His research areas included applied mathematics, theoretical physics, mathematical physics, the theories of gravitation, general relativity, mathematical cosmology, and quantum field theory. Islam authored, coauthored or edited more than 50 scientific articles, books and some popular articles published in various scientific journals. Besides this he has also written books in Bengali. Particularly noteworthy are Black Hole, published by the Bangla Academy, "The Mother Tongue, Scientific Research and other Articles" and "Art, Literature and Society". The latter two are compilations.

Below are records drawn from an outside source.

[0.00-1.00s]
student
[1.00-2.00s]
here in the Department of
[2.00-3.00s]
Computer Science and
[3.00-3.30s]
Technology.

In 1997, Islam was invited to the International Symposium on Mathematical Physics in memory of Subrahmanyan Chandrasekhar with a special session on Abdus Salam arranged by Calcutta Mathematical Society in Kolkata-India. Professor Narayan Chandra Ghosh, a mathematician of India, was director of the noted symposium.

==Fellowships==
- Third World Academy of Science (1985)
- Cambridge Philosophical Society
- Royal Astronomical Society
- Bangladesh Academy of Sciences (1983)
- Islamic Academy of Sciences

==Personal life==
Islam held a deep love for his homeland of Bangladesh, returning there after earning his PhD and DSc, after the 1971 independence war. He is said to have always advised people to return to their motherland after finishing their studies abroad.

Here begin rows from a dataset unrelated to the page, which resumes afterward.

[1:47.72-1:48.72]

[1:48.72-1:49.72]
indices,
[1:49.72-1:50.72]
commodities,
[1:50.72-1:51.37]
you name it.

He had a wife and two daughters, who survived his death. In his own time, he was known to be a singer, delighting in the songs of Rabindranath Tagore. Additionally, he was a student of Sufism and was also a social activist dedicated to the alleviation of poverty in Bangladesh.

==Death==
Islam died on 16 March 2013 in Chittagong at the age of 74, having been admitted to the hospital two days prior with diabetes and other issues. Three funeral prayers were held for him, the first at Chittagong University mosque, the second at Shaheed Minar and the last near Garibullah Shah Mazar, where he was buried after the afternoon prayer.

==Awards==
- Gold award from Bangladesh Academy of Sciences (Senior group; 1985)
- Medal Lecture award from Accademia Nazionale delle Scienze (1998)
- Bangladesh National Award for Science and Technology (1998)
- Ekushey Padak (2000)
- Razzak-Shamsun Lifetime Achievement Award in Physics from the University of Dhaka (2011)
- Independence Award (2025)

==Books authored/coauthored/edited==
- Islam, J.N. (1983): The Ultimate Fate of the Universe. Cambridge University Press, Cambridge, England. ISBN 978-0-521-11312-0. (Digital print version published in 2009).
- Bonnor, W.B., Islam, J.N., MacCallum, M.A.H. (eds.)(1983): Classical General Relativity: Proceedings of the Conference on Classical (Non-Quantum) General Relativity, Cambridge University Press, Cambridge, England. ISBN 0-521-26747-1.
- Islam, J.N. (1985): Rotating Fields in General Relativity, Cambridge University Press, Cambridge, England. ISBN 978-0-521-11311-3. (Digital print version published in 2009).
- Islam, J.N. (1992, 2nd edition 2002): An Introduction to Mathematical Cosmology, Cambridge University Press, Cambridge, England. ISBN 0-521-49973-9.

==In media==
- ‘বিগ ব্যাংয়ের আগে বলে আসলে কিছু নেই’ — জামাল নজরুল ইসলাম . Interview by Munir Hasan published in Biggan Chinta (26 February 2024).